** THE PROBLEM **
Every line of the records below from the line with "[0:01.80-0:02.10]" up to and including the line with "Verbatim transcript: It's" must be reproduced exactly, and no line outside that range.

Data records
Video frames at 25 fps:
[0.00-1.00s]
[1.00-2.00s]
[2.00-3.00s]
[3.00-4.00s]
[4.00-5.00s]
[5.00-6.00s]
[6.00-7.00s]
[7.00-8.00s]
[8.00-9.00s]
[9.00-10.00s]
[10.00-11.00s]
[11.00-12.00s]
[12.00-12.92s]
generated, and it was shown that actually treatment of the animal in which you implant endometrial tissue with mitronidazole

...

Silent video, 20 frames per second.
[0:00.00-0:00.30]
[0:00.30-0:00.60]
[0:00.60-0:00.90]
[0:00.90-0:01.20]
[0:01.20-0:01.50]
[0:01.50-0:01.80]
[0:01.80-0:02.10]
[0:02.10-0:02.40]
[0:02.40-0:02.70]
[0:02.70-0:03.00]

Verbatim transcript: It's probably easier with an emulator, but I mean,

** WRITTEN REPLY **
[0:01.80-0:02.10]
[0:02.10-0:02.40]
[0:02.40-0:02.70]
[0:02.70-0:03.00]

Verbatim transcript: It's probably easier with an emulator, but I mean,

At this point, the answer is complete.